Partie 1. Prédominance de la filière d’études et définition des deux populations étudiantes

Chapitre 1. Le primat de la matrice disciplinaire dans la définition des pratiques et des populations étudiantes

La filière d’études commande, ici, l’ordre de l’analyse, puisque nous montrerons qu’elle constitue un contexte de socialisation particulièrement différenciateur des pratiques et des représentations du travail intellectuel, tandis que les variations dans les conditions sociales d’existence et les situations sociales « personnelles » des étudiants occupent une autre position puisqu’elles spécifient, dans le cadre de chaque discipline, cette socialisation35. Mais développons nos arguments...
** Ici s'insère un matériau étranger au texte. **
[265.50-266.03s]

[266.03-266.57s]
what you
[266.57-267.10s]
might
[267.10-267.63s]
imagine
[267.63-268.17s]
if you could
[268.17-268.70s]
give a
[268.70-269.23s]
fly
Deux raisons essentielles peuvent être invoquées pour rendre compte de l’influence particulièrement discriminante de la filière d’études dans la définition des pratiques et des conduites intellectuelles étudiantes. Si la filière d’études constitue une matrice de socialisation des pratiques particulièrement puissante, c’est d’abord parce qu’elle développe et organise un ensemble de traditions intellectuelles, de savoirs, de formes de transmission et d’exercice de la connaissance qui lui sont spécifiques et dont la définition est relativement indépendante des conditions sociales d’existence de ses étudiants.
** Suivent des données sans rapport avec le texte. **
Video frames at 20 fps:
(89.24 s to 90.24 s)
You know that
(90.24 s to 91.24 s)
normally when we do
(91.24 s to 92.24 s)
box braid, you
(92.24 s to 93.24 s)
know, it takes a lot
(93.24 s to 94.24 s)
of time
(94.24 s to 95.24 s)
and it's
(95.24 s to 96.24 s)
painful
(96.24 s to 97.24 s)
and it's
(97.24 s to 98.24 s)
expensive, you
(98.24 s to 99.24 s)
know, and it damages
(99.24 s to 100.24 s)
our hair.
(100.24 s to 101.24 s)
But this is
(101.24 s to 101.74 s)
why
C’est ensuite parce qu’elle cristallise un ensemble de différences sociales et culturelles liées aux spécificités sociologiques de son recrutement, c’est-à-dire au processus diachronique, sociologiquement déterminé, de sélection, de classement, de hiérarchisation et de production scolaire de sa population étudiante ainsi définie par un certain passé, lui-même déterminé par l’action continue dans le temps des conditions sociales d’appartenance et d’existence.

Notes
35.

Nous empruntons ici la formule de Jean-Claude Passeron et François de Singly dans leur article : « Différences dans la différence : socialisation de classe et socialisation sexuelle », Revue Française de science politique, 1984 / 1, pp. 48-78.